Task requirements
Below is a block of records; return all of them exactly, but without the images.

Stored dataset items
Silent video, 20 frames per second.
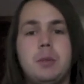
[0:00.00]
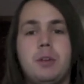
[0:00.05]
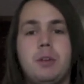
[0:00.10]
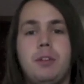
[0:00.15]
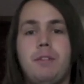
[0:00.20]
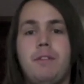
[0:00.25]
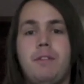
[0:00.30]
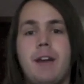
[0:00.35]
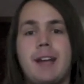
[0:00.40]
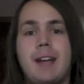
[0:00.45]
the
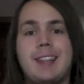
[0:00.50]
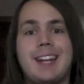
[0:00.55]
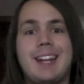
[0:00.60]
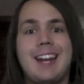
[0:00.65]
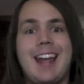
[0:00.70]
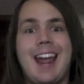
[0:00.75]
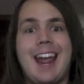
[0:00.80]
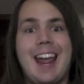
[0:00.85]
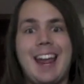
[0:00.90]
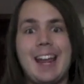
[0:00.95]
fact that I
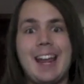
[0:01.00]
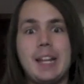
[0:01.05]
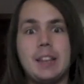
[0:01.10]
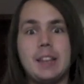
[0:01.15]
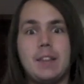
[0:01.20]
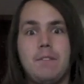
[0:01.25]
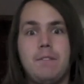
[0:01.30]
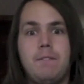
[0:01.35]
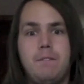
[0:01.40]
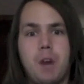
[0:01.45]
hate
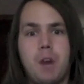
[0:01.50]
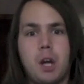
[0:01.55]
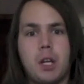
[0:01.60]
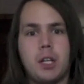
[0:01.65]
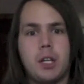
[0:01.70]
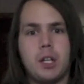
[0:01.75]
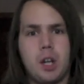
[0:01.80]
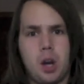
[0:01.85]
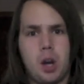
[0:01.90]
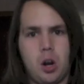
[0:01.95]
the fucking
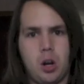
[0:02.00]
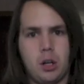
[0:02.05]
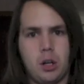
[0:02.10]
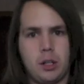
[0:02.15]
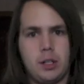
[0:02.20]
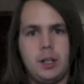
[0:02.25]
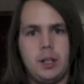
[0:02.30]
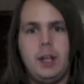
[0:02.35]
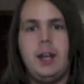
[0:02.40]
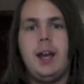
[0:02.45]
card,
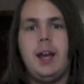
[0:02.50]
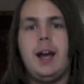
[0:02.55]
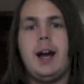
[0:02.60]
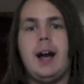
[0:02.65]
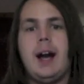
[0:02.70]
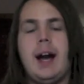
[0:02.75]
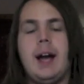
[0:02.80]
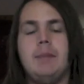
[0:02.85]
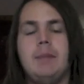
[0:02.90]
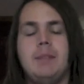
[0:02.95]

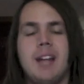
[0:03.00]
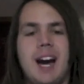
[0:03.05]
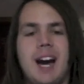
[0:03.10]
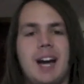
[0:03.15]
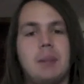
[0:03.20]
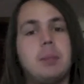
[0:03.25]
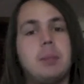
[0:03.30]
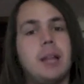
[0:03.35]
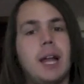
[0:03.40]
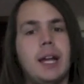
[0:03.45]
I'm not
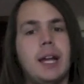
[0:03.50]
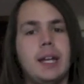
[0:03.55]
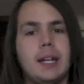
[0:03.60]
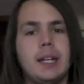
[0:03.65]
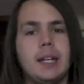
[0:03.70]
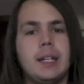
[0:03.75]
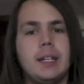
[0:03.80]
playing it.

Solution
Silent video, 20 frames per second.
[0:00.00]
[0:00.05]
[0:00.10]
[0:00.15]
[0:00.20]
[0:00.25]
[0:00.30]
[0:00.35]
[0:00.40]
[0:00.45]
the
[0:00.50]
[0:00.55]
[0:00.60]
[0:00.65]
[0:00.70]
[0:00.75]
[0:00.80]
[0:00.85]
[0:00.90]
[0:00.95]
fact that I
[0:01.00]
[0:01.05]
[0:01.10]
[0:01.15]
[0:01.20]
[0:01.25]
[0:01.30]
[0:01.35]
[0:01.40]
[0:01.45]
hate
[0:01.50]
[0:01.55]
[0:01.60]
[0:01.65]
[0:01.70]
[0:01.75]
[0:01.80]
[0:01.85]
[0:01.90]
[0:01.95]
the fucking
[0:02.00]
[0:02.05]
[0:02.10]
[0:02.15]
[0:02.20]
[0:02.25]
[0:02.30]
[0:02.35]
[0:02.40]
[0:02.45]
card,
[0:02.50]
[0:02.55]
[0:02.60]
[0:02.65]
[0:02.70]
[0:02.75]
[0:02.80]
[0:02.85]
[0:02.90]
[0:02.95]

[0:03.00]
[0:03.05]
[0:03.10]
[0:03.15]
[0:03.20]
[0:03.25]
[0:03.30]
[0:03.35]
[0:03.40]
[0:03.45]
I'm not
[0:03.50]
[0:03.55]
[0:03.60]
[0:03.65]
[0:03.70]
[0:03.75]
[0:03.80]
playing it.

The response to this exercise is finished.